A couple years later, I had a similar non-verbal disagreement with the landscapers when I planted morning glories along the back fence. I constructed a zigzag trellis of fishing line so that the plants could make a pretty cover as they grew up the invisible wire. Then, as the plants were nearing the top, the landscapers reached over the fence and ripped out the plants, along with the fishing line. I stewed over this transgression for a long time thereafter.
For years I grew morning glories in a pot in the center of the patio–far away from the murderous hands of hired thugs. Then one year, I noticed that I started getting volunteers. I let them grow, and they turned out to be far more invasive than store-purchased seed. Ultimately I concluded that they had cross-pollinated with bindweed, as they bore similar characteristics. I dubbed these “Evil Morning Glories”, as their voracity rivaled kudzu.

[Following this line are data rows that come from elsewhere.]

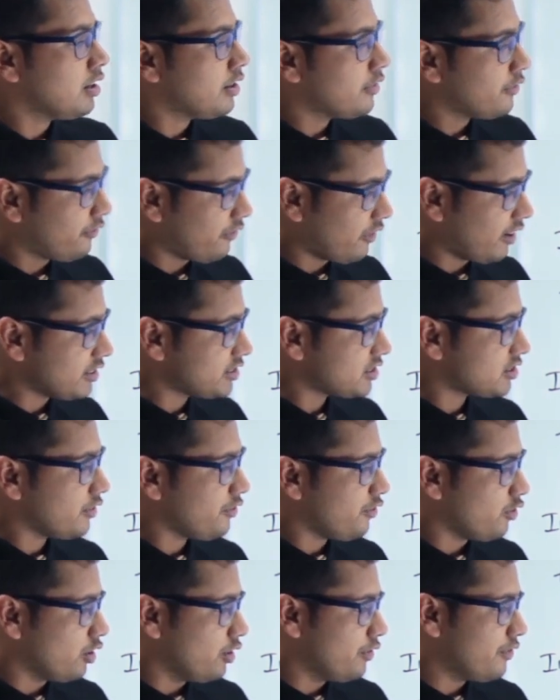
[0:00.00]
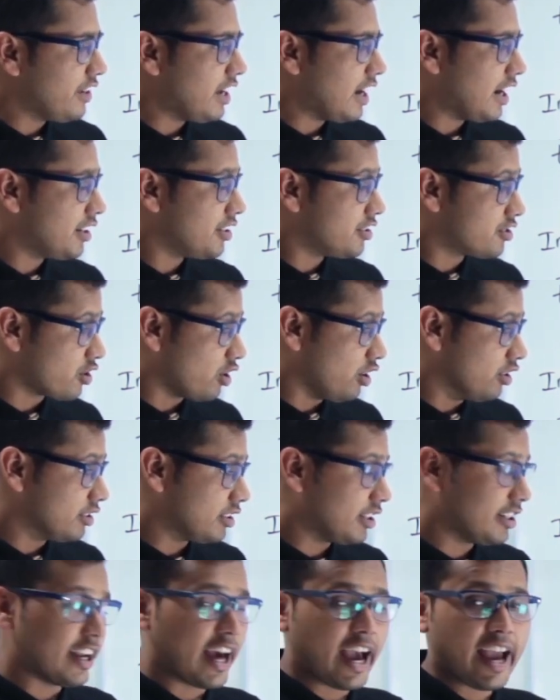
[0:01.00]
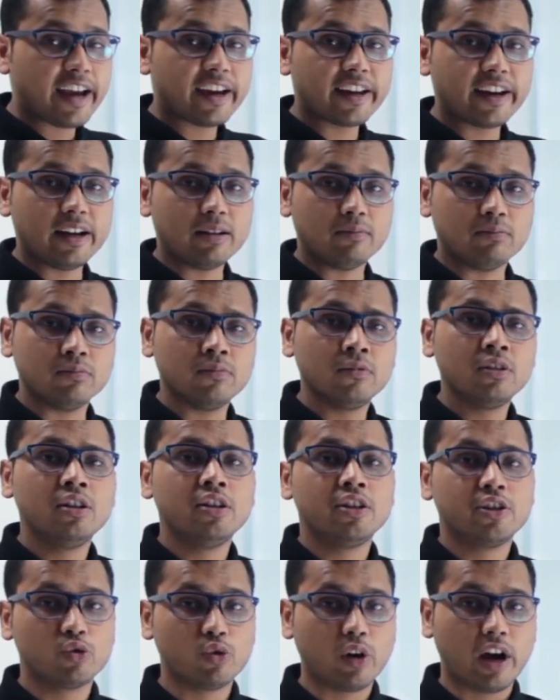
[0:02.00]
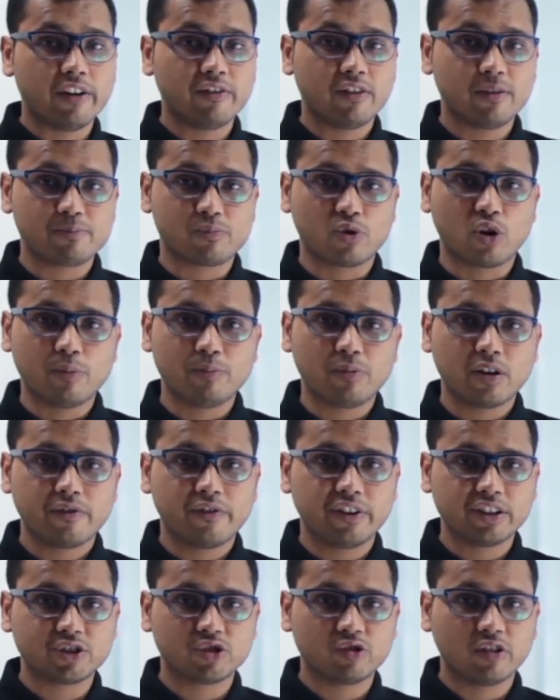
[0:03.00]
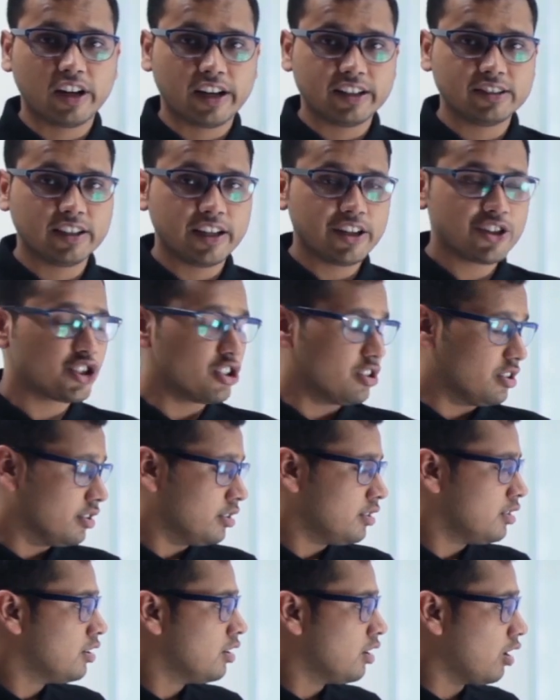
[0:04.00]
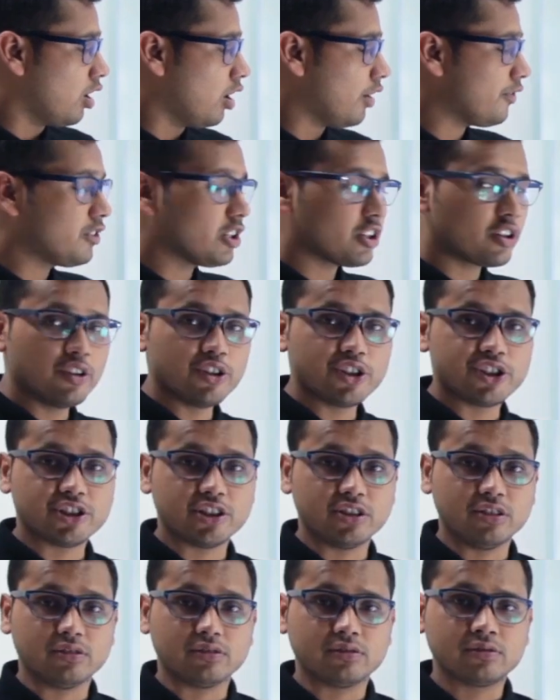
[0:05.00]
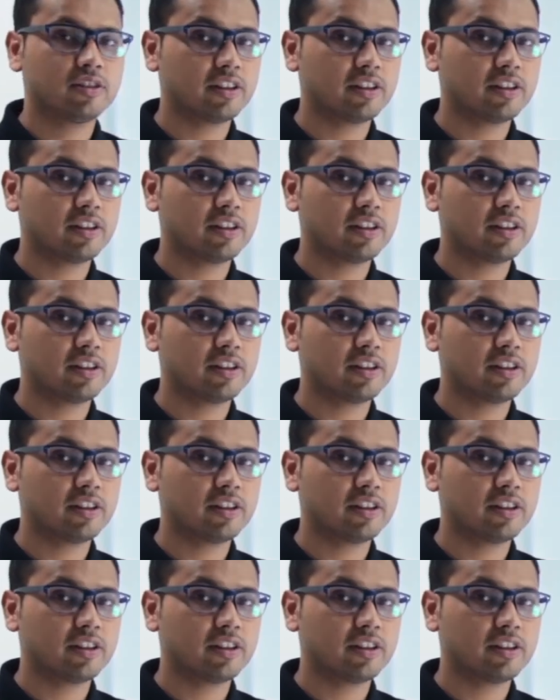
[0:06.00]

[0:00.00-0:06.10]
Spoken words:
first of all, we had drawn the diagram to have a proper visualization of the question.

Bitterly remembering the cruelty of prior years, when this batch of morning glories went to seed, I saved some. But this would turn out to be unnecessary, as once upon the earth, these plants would prove to be ruthless. The following year, they exploded upon the fence with unholy fervor. And despite their physical removal and chemical applications (once again at the hands of the landscapers), they could not be eradicated. This is my gift to the apartment complex–the ultimate landscaping nemesis, a reminder for all eternity!
But when you dance with the devil…okay that’s a little dramatic. I took seed with me, and against better judgement, planted it at the house. Come spring, the devil’s progeny will once again plague the land, yet evil always accompanies beauty.